**YOUR TASK**
Give the entries below again exactly. Their pictures are not needed.

Stored items:
——————
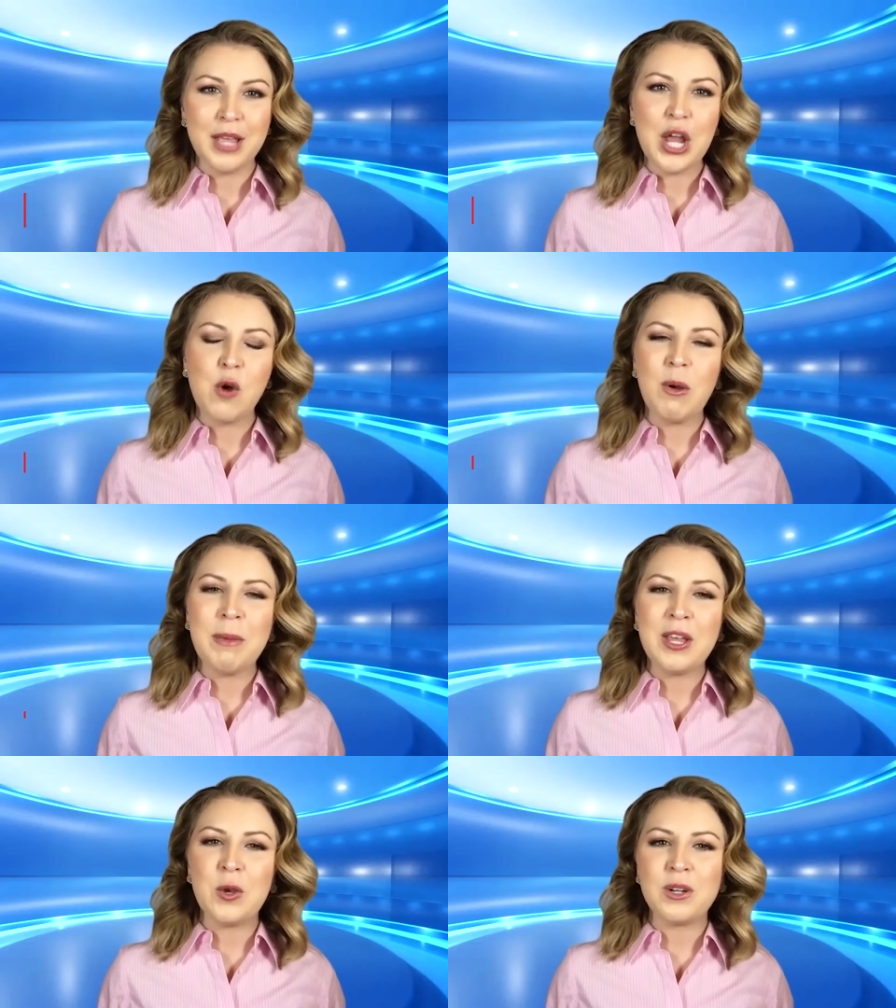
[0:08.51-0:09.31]

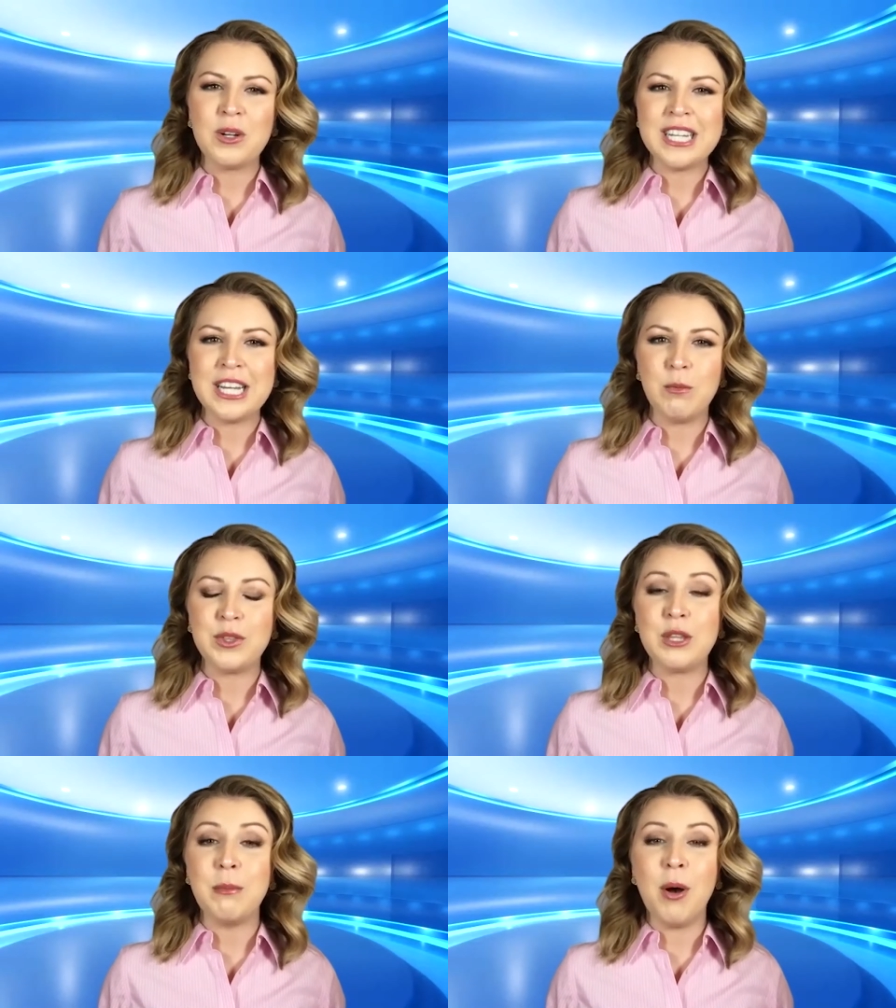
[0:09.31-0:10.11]
Equipping your team
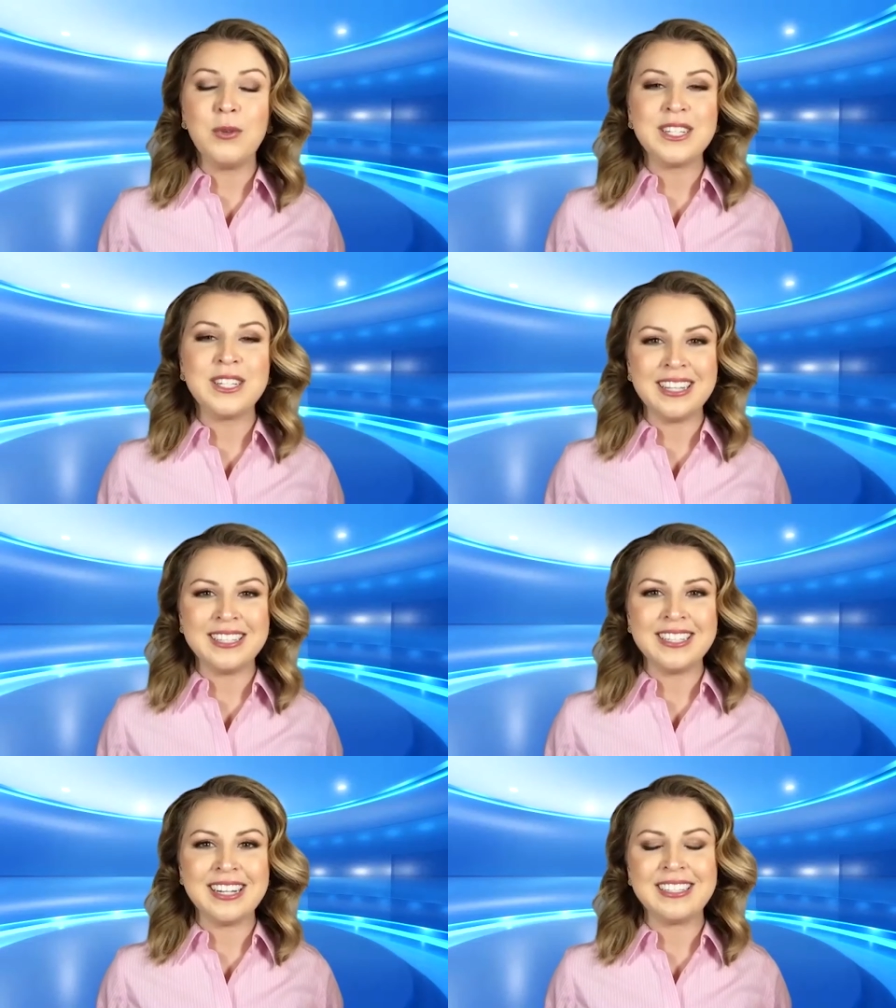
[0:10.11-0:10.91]
with the most
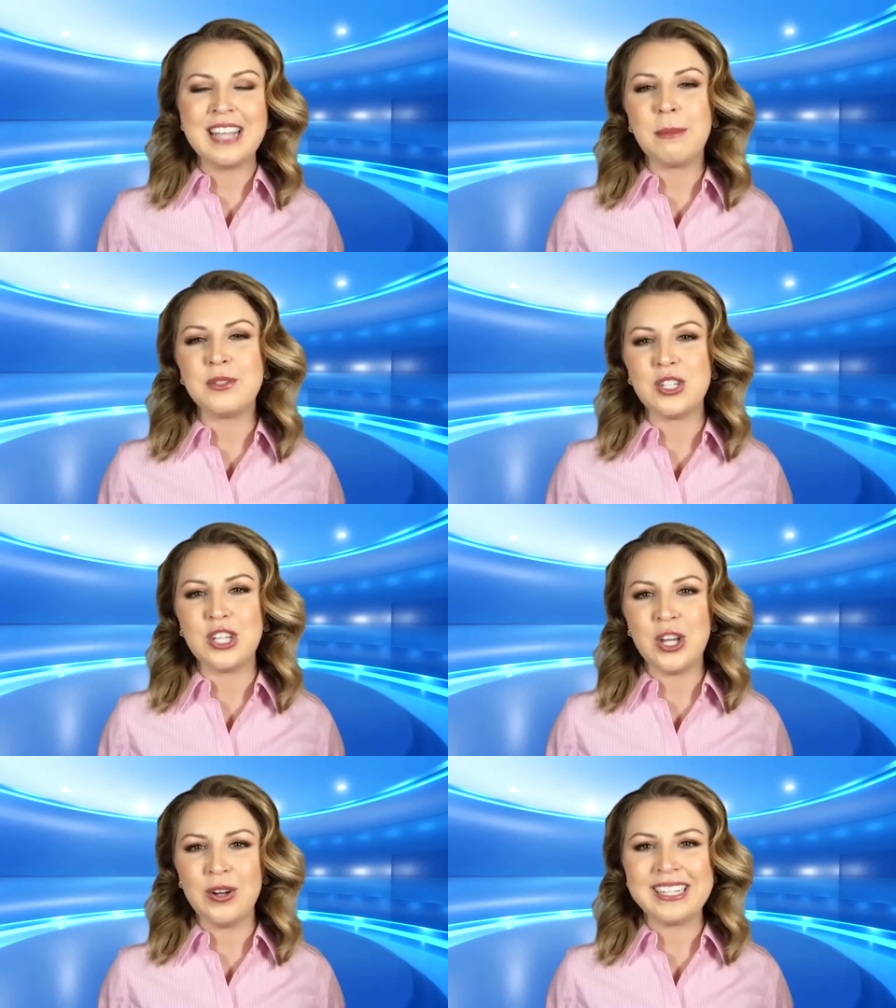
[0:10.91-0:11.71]
holistic
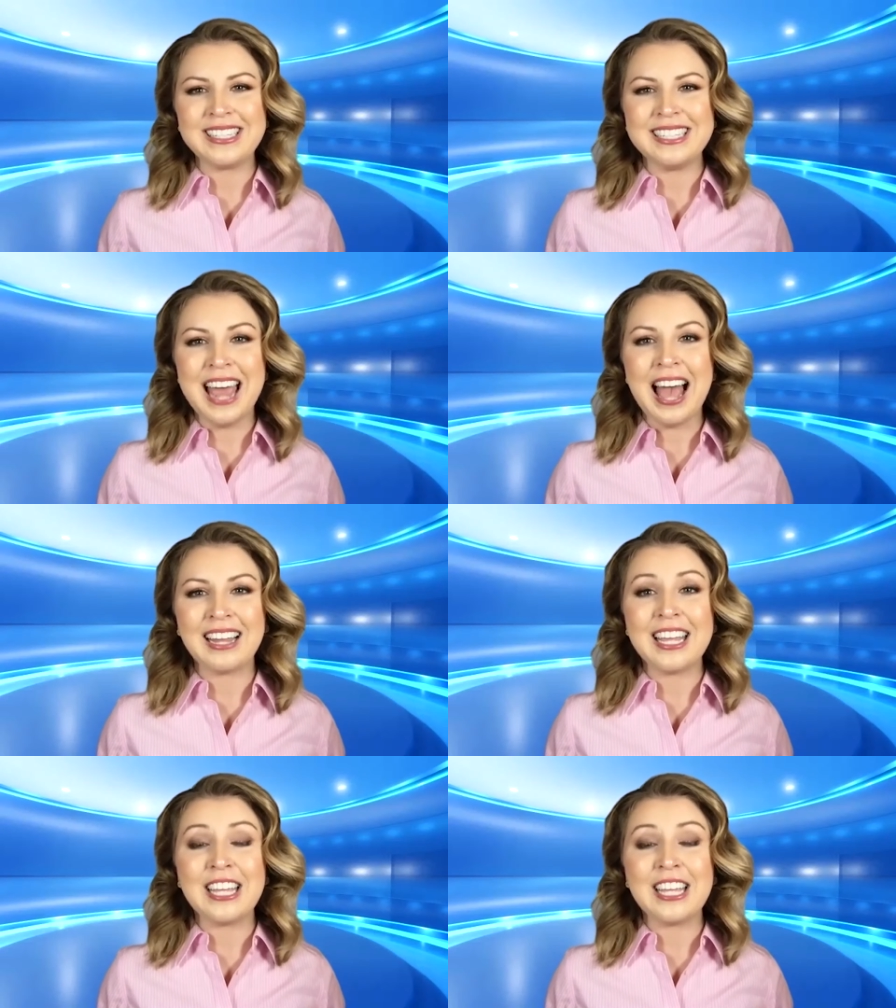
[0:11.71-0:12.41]
cybersecurity stack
——————
**SOLUTION TO THE PROBLEM**
[0:08.51-0:09.31]

[0:09.31-0:10.11]
Equipping your team
[0:10.11-0:10.91]
with the most
[0:10.91-0:11.71]
holistic
[0:11.71-0:12.41]
cybersecurity stack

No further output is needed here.